# PENN Silverado 2000 Reel on a Freshwater Rod-Can it work?



## Tonyfish (Aug 9, 2007)

I bought a Penn silverado reel light weight graphite and I put it on a graphite Shakespeare rod and I seem to be having problems with being unable to toss the lures out far enough. Now I thought perhaps it was the fact that the light saltwater penn reel just couldn't work well with the light tackle rod however i realized i accidentally put 20 lb. test line on the reel the night before so I was thinking this might be the problem. However, do you think that it is simply just incompatible to use the freshwater rod with the silverado 2000 or is it just a problem with the line being to heavy? Thanks for reading.

TF


----------



## Sandcrab (Mar 20, 2002)

What model?
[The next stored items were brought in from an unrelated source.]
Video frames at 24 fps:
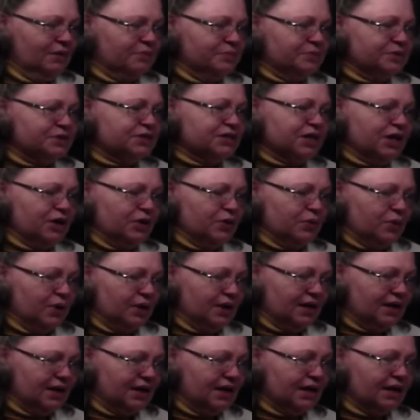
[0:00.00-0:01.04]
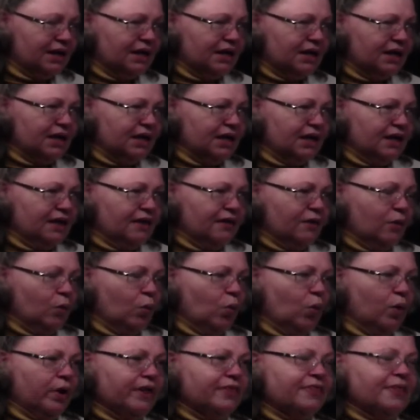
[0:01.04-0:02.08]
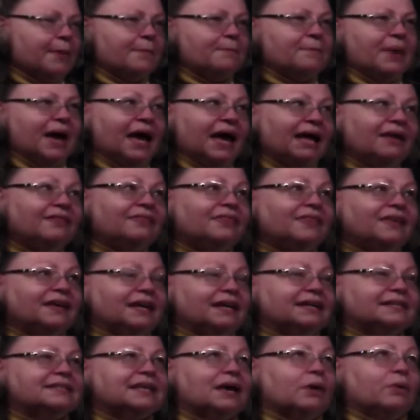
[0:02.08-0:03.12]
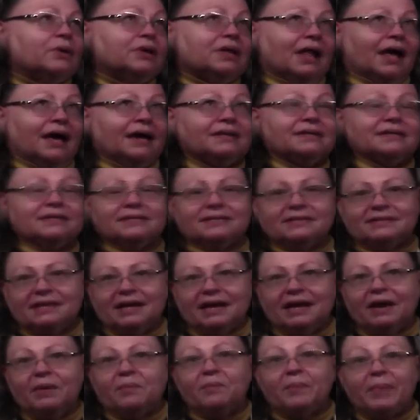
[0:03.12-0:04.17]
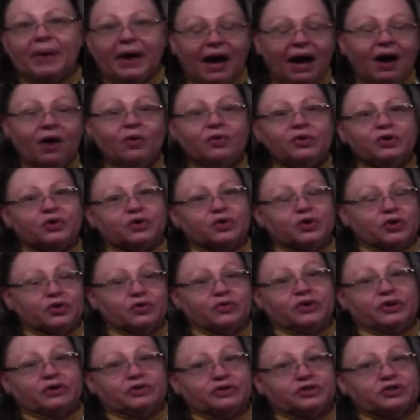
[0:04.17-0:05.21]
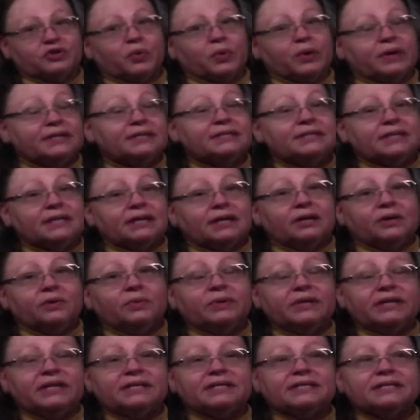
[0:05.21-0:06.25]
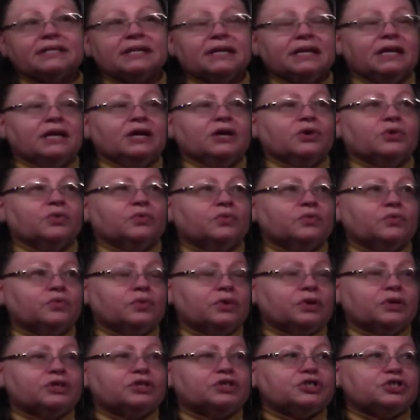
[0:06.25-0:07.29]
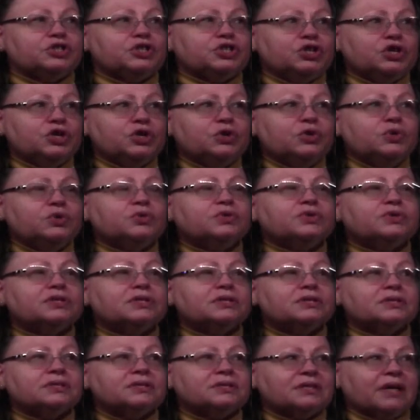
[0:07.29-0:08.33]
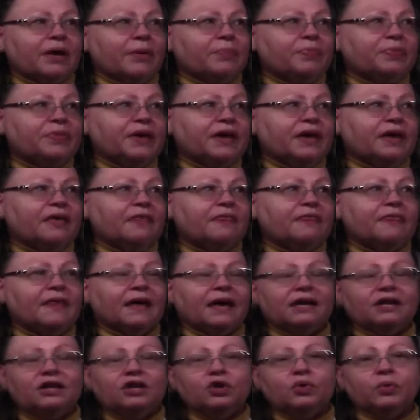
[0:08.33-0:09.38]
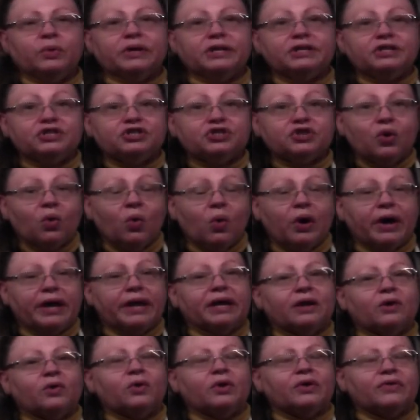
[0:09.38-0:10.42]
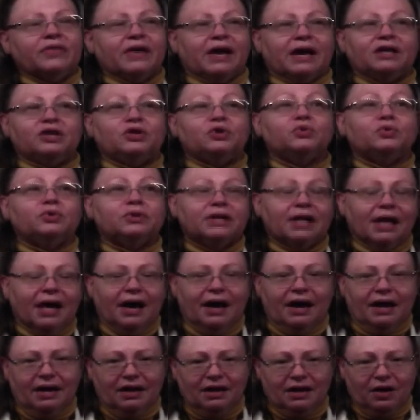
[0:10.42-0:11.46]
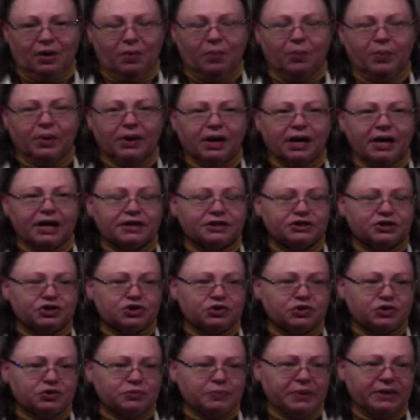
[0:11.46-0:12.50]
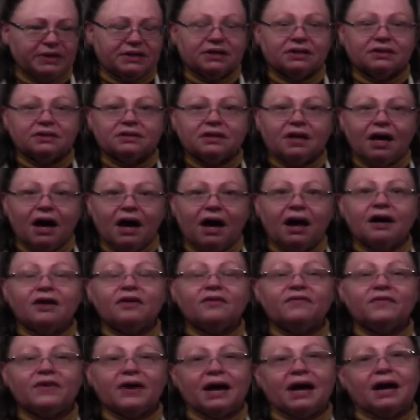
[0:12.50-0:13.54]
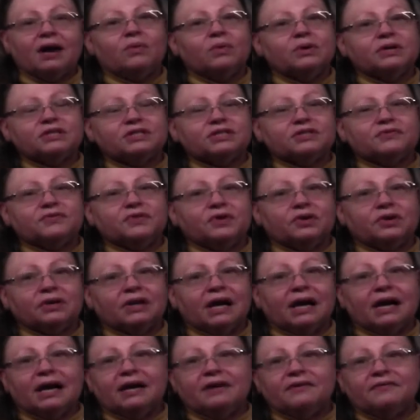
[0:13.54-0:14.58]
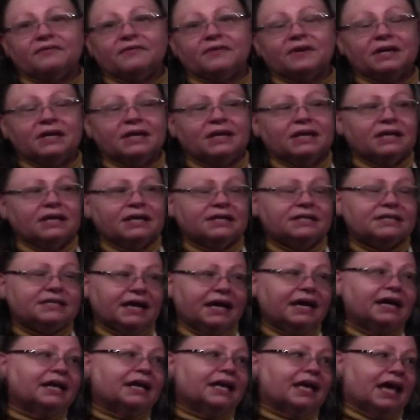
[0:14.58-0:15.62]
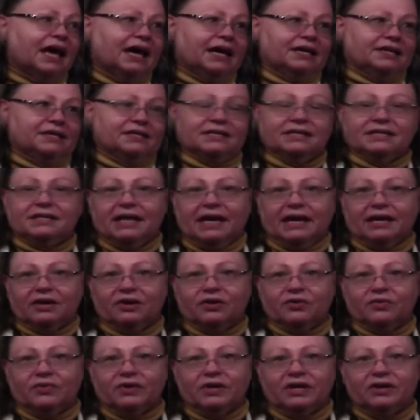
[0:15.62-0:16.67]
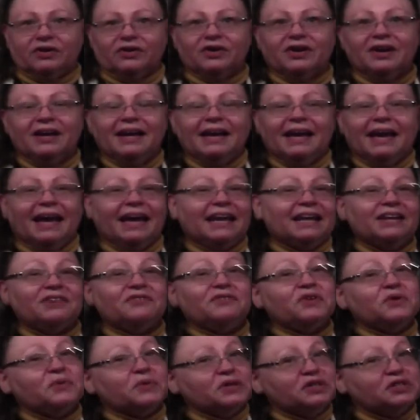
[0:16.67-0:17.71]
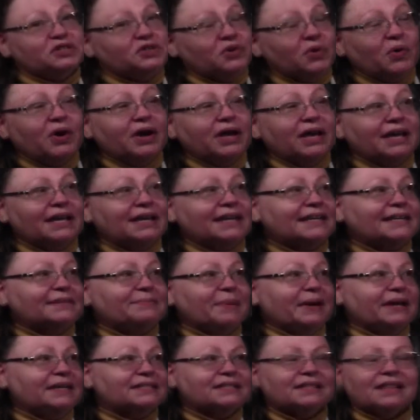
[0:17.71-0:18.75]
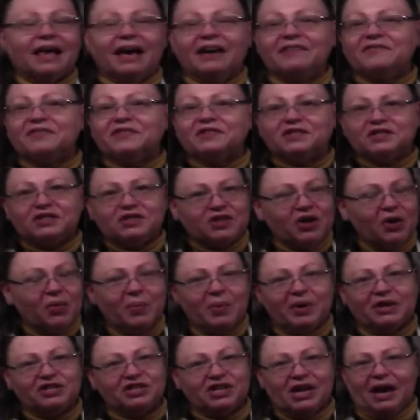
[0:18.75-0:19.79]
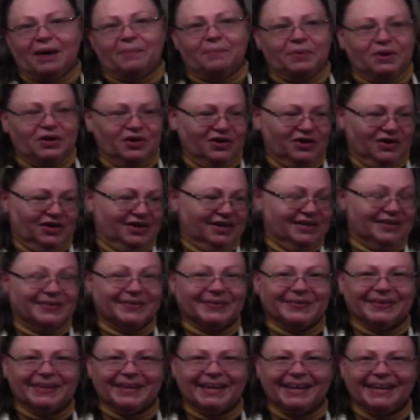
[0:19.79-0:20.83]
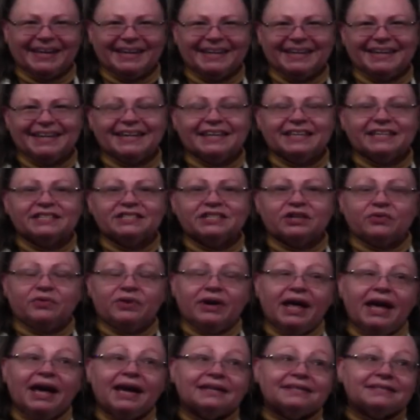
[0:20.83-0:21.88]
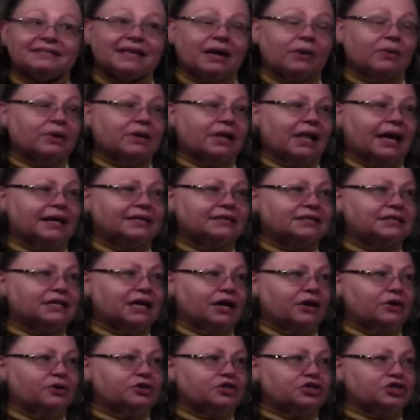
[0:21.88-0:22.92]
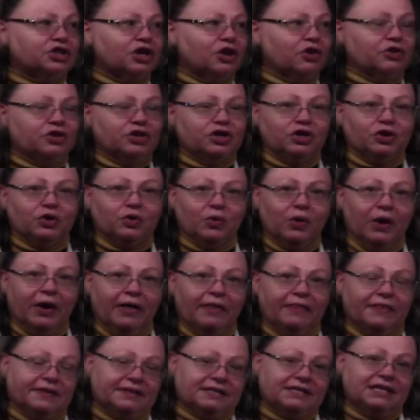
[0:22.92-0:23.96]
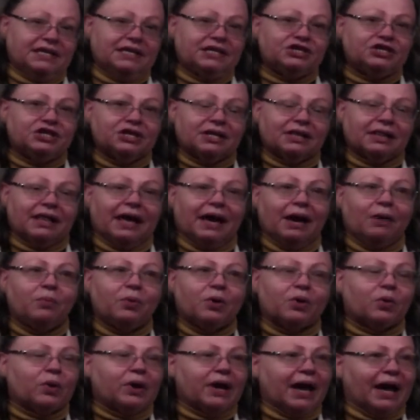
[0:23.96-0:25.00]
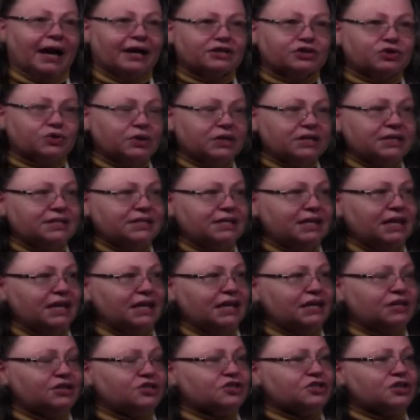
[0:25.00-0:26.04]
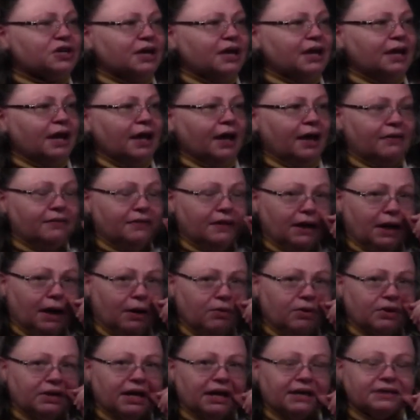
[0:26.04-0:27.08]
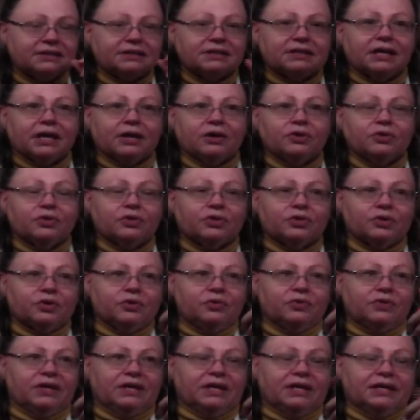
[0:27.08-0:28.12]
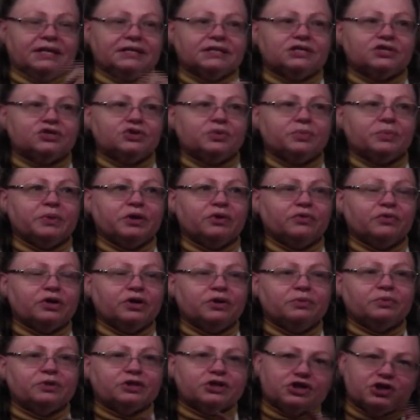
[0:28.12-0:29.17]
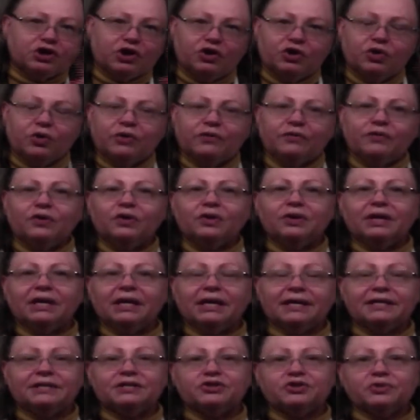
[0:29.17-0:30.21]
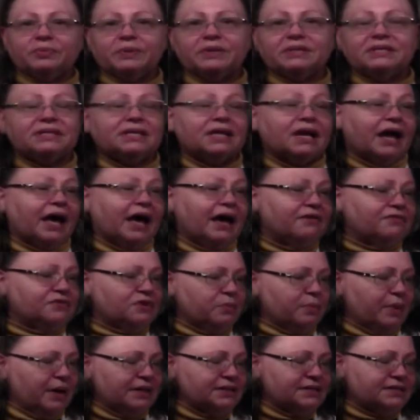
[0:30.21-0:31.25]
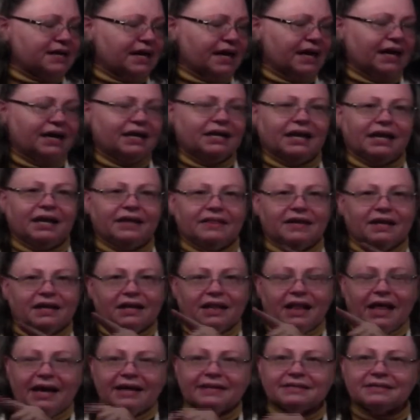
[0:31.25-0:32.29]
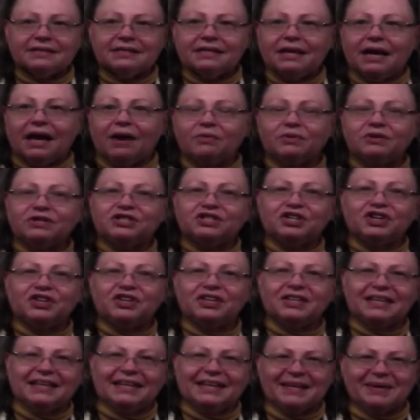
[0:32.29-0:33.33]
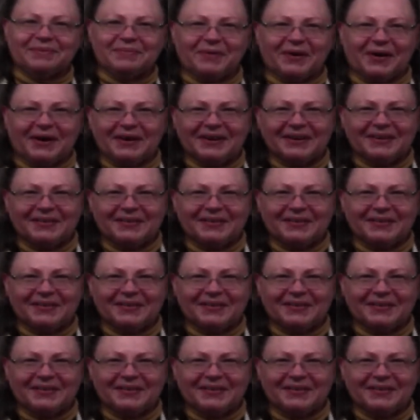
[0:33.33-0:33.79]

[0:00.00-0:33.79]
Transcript: So one of the main things I would like to say about your career choice, though, is choose something that you enjoy or that you like, because you spend a lot of hours of your life dedicated to that career, and if you enjoy it, it makes life so much happier. Okay? So next I would like to go show you the teaching lab where we actually teach, and then I would like to go through the instrument room to show you a few of the instruments that I have to maintain, and then lastly I would show you the NMR.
Some can handle freshwater.

SV 2000 - 200 yds of 6 lb test mono
SV 4000 - 200/10 lb
SV 5000 - 200/12 lb
SV 6000 - 225/16 lb
SV 8000 - 275/20 lb test

Sandcrab


----------



## Tonyfish (Aug 9, 2007)

sv2000


----------



## Sandcrab (Mar 20, 2002)

Put 6 lb test on the reel and you should be good to go - provided of course - your rod handles up to (or including) 6 lb test line. Read the rod for specs..

Sandcrab


----------



## Tonyfish (Aug 9, 2007)

thanks for the help i got it good to go now.


----------